Potemkin Unit Testing

After the Russian Empire annexed the Crimean peninsula in 1783, Tsarina Catherine II (motto: “I’m greeeeat!”) took a tour of the area, guided by her trusted advisor and alleged-favored-non-equine-paramour Gregory Potempkin (or if you’re not into the whole Anglicization thing, Grigory Potyomkin… or if you’re really not into Anglicization, Григо́рий Алекса́ндрович Потёмкин).

As the story goes, Catherine’s inspection took the form of a leisurely cruise down the Dniper River. Potemkin, being aware that the Crimea was kind of a crummy area and fearful that the Tsarina would mislike the realization that her new territory kinda sucked, ordered the hasty construction of numerous fake village façades along the river bank. The illusion held; Catherine went home thinking the Crimea was a bustling hub of non-squalid not-mud, and our modern world gained a vivid new idiom: ‘Potempkin Villages’.

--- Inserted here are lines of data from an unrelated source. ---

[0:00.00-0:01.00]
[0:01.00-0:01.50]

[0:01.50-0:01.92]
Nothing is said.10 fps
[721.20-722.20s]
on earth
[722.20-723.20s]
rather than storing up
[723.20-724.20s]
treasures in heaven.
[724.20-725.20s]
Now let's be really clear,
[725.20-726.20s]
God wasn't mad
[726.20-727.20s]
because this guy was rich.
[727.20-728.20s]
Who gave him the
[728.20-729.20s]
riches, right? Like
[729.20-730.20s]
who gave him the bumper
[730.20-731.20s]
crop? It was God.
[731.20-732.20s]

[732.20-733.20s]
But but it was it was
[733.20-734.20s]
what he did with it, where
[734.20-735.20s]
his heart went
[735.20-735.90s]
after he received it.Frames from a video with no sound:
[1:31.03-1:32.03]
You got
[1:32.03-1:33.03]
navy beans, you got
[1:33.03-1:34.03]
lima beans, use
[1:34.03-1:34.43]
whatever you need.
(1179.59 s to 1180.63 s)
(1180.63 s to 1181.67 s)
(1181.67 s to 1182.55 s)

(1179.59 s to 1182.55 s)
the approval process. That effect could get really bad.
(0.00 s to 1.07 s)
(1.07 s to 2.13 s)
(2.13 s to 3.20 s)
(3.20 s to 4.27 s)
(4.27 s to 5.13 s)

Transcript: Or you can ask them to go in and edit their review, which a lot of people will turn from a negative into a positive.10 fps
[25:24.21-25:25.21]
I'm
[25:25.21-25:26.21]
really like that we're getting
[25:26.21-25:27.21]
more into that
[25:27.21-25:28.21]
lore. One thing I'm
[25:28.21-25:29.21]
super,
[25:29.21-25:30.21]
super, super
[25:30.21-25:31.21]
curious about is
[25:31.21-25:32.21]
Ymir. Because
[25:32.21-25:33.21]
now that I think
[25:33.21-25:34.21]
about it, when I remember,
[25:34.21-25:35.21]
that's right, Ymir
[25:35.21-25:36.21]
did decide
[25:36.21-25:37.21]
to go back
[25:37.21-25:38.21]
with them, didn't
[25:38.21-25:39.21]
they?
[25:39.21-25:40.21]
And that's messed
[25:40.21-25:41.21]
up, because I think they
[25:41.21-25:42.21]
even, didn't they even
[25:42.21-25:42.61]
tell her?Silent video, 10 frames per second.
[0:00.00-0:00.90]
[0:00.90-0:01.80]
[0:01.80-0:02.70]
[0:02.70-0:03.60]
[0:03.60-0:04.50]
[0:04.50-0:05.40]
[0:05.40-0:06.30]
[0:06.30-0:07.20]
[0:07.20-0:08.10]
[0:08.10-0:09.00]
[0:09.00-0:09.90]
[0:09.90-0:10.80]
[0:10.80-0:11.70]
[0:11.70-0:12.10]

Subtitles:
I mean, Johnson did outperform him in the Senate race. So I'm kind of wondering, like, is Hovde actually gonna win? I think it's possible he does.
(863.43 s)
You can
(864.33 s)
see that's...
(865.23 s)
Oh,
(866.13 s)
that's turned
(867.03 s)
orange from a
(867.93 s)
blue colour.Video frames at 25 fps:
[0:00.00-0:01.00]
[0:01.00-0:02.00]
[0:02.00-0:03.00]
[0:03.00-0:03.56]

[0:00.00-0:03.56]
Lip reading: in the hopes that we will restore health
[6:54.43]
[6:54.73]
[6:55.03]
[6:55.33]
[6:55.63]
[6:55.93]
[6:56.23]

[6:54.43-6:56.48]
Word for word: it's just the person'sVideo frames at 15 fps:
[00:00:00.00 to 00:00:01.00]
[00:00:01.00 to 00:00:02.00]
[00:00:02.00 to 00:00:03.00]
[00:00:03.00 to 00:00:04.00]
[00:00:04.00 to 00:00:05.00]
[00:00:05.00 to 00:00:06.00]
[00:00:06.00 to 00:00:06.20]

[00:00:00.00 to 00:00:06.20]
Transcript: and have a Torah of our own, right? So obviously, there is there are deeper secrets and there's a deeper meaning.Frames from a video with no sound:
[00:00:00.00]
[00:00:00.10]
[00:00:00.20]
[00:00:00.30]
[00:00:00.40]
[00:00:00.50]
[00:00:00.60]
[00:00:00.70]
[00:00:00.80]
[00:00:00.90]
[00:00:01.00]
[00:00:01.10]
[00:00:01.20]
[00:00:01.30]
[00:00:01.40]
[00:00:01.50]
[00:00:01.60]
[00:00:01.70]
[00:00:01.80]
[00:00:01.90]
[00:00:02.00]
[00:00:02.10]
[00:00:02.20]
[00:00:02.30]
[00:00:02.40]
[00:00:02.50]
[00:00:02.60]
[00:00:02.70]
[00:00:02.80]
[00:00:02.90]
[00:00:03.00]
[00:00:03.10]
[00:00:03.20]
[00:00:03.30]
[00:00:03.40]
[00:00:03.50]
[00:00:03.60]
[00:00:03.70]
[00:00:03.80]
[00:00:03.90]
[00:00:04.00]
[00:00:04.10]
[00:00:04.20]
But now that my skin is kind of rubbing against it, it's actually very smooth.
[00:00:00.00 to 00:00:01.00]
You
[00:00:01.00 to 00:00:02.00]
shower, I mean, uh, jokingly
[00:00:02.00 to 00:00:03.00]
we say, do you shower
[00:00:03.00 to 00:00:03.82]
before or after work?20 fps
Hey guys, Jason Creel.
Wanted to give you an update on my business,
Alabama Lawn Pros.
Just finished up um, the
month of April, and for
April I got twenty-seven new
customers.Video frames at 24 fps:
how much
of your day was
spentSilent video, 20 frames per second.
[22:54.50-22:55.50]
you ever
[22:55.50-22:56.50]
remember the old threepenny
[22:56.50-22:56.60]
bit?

Of course all the actual evidence is that the story is bunk — Potemkin may have instructed the peasants to clean up a bit and maybe paint some fences, but the idea that the whole area was an elaborate set was an extreme exaggeration spread by his political rivals. But it’s one of those stories that’s just too good to not tell, isn’t it? It’s ‘truthy’.

Changing direction entirely: unit testing is the new hotness in software development. The basic idea is that you decompose your software into small, manageable units and create dedicated automated tests that verify the functionality of those units. And it is, in general, a really good idea.

The problem that crops up with unit tests is that some things are just really hard to test, particularly when your code interacts with something outside your control — such as a human user, a piece of hardware, or a third-party web service. In those cases you need to get tricky; you create new layers of abstraction that separate the interaction from the main work of your module, and then you create ‘mock’ version of those abstraction layers and substitute in a ‘simulated user’ for a real user, or a ‘simulated serial port’ for your hardware, or a ‘simulated web service’ for the third-party service.

In some cases that approach may make sense. For some pieces of hardware the range of possible states is limited; a button is up or down, and it’s never both. If a user is given an extremely limited set of buttons to click, you can reasonably simulate every possible interaction model. But for anything more complex, you’re kind of creating a Potemkin unit test. So you’ve extracted out an ITwitterApiProxy that your TwitterService talks to, and you can plug in your MockTwitterApiProxy and write a whole host of tests for your TwitterService. Every failure mode you can think of can be simulated by the MockTwitterApiProxy and you’ve coded the TwitterService to deal with all of them reasonably — and hurray, the unit tests mean you’re safe!

Now you go to production, with the RealTwitterApiProxy, and stuff goes wrong. Twitter’s failing in ways you never anticipated! So you add more switches and dials to your MockTwitterApiProxy, and add more code to your TwitterService to deal with them, and write tests to exercise them… and hurray, the unit tests mean you’re safe! …at least until Twitter fails in another new way you haven’t seen.

Compare that to how you would have handled things without unit tests: You code up TwitterService, handle the error cases you anticipate, go to production and discover some more error cases, update TwitterService to handle them… lather, rinse, repeat. It’s essentially the same workflow.

So what does the extra effort buy you? What’s the benefit of building your API abstraction and unit tests?

Well the obvious answer is that it buys you protection against regression. You have an explicit test in place for handling error type A, so if in the course of implementing support for type G errors you accidentally break type A, the unit test will fail and you’ll find out. There’s that, certainly. Without unit tests it’s basically down to trust: I trust myself (or my fellow developers) not to break this part of the code while working on that part of the code.

But on the other hand, your test for handling error type A isn’t really testing your handling of error type A, it’s testing your handling of your mock simulation of error type A. How can you be sure that in the course of adding code to simulate error G to your mock you didn’t accidentally break the code that simulates error type A? Isn’t that the same sort of “trust yourself” approach that the non-unit-testing approach is left to? Should you add unit tests for your mocks to ensure that they’re properly simulating errors?

Ultimately a lot of this is down to personal judgement, like most of the interesting questions in software development. And I’m certainly not going to argue that unit tests aren’t a good idea a lot of the time. But I do believe that there are certain situations where unit tests create a lot of extra code to maintain without really adding much in the way of protection, and that committing to building such Potemkin unit tests is a foolish consistency of precisely the sort that will prove a poor substitute for Norman Osborn.